*** SOURCE INFORMATION ***
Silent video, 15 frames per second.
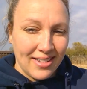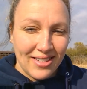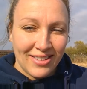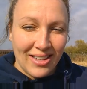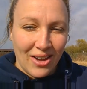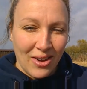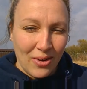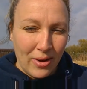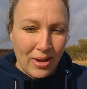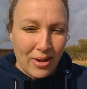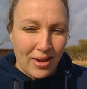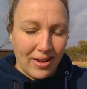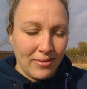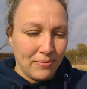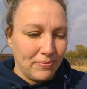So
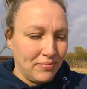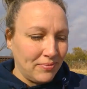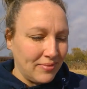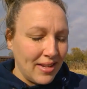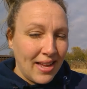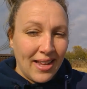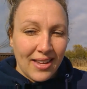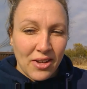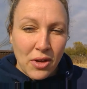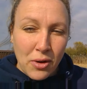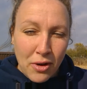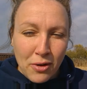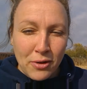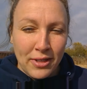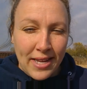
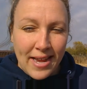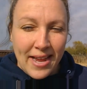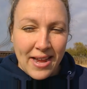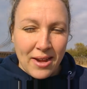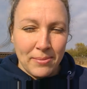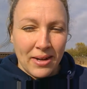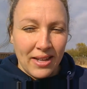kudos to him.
*** End of SOURCE INFORMATION ***
*** SOURCE INFORMATION ***
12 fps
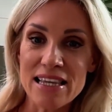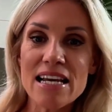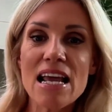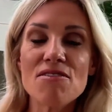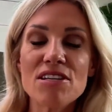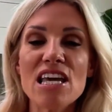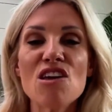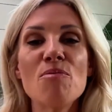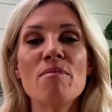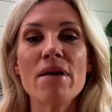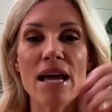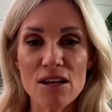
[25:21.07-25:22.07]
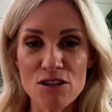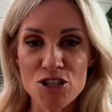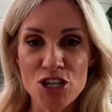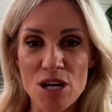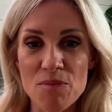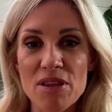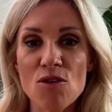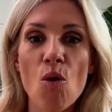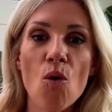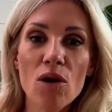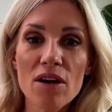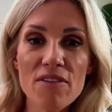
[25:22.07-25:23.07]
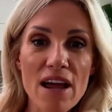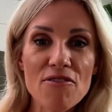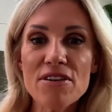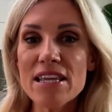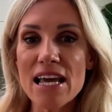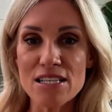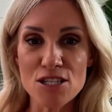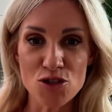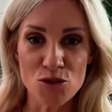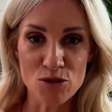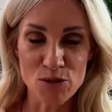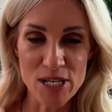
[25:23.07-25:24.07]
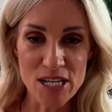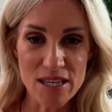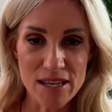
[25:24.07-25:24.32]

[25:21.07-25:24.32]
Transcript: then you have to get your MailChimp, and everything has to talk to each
*** End of SOURCE INFORMATION ***
WORK INSTRUCTIONS: What you write must match the listing exactly, from the line with "[25:21.07-25:22.07]" up to and including the line with "Transcript: then you". Pictures stay out.

YOUR RESPONSE:
[25:21.07-25:22.07]
[25:22.07-25:23.07]
[25:23.07-25:24.07]
[25:24.07-25:24.32]

[25:21.07-25:24.32]
Transcript: then you have to get your MailChimp, and everything has to talk to each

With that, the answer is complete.